START Data to process

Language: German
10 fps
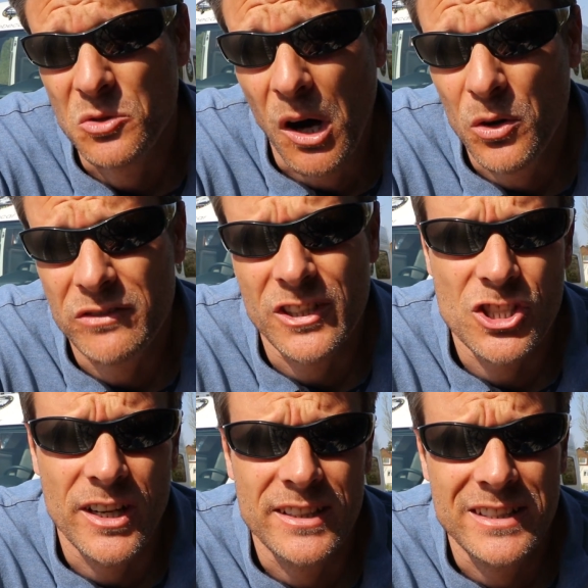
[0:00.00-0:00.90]
zu Hause
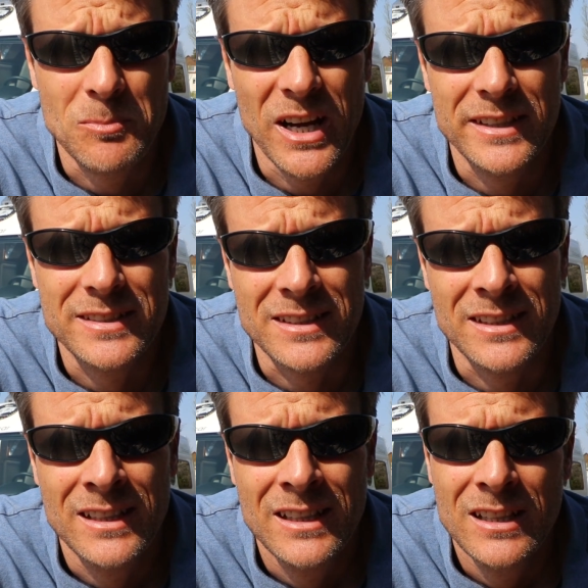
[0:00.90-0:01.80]
wahrscheinlich die meisten,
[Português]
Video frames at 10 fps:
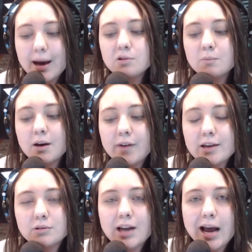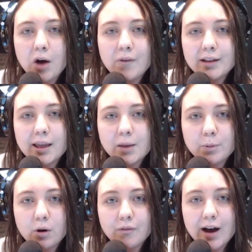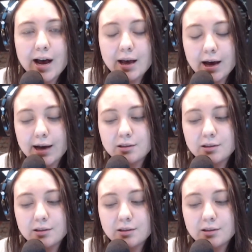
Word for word: Mais uma vez, o Dragão vai ter que provar,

END Data to process

Task description: Copy exactly the lines running from the line with "[0:00.90-0:01.80]" to the final line of the listing, keeping both ends and dropping any picture.

Answer for the task:
[0:00.90-0:01.80]
wahrscheinlich die meisten,
[Português]
Video frames at 10 fps:
Word for word: Mais uma vez, o Dragão vai ter que provar,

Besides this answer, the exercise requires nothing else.